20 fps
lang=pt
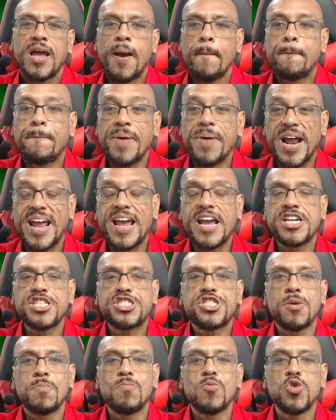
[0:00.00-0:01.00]

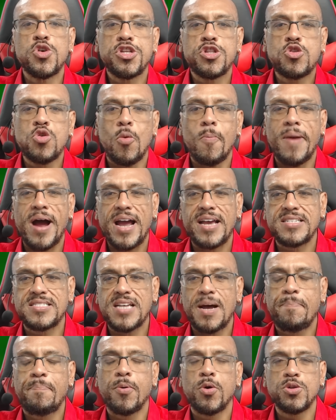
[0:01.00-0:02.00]
preenche muito mais a
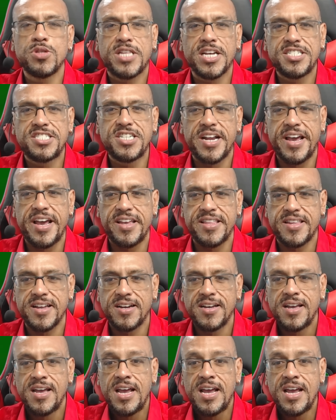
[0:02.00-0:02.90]
ponta direita.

# Assignment
When you repeat the material, keep every word exact and drop the pictures.

# Output for this task
20 fps
lang=pt
[0:00.00-0:01.00]

[0:01.00-0:02.00]
preenche muito mais a
[0:02.00-0:02.90]
ponta direita.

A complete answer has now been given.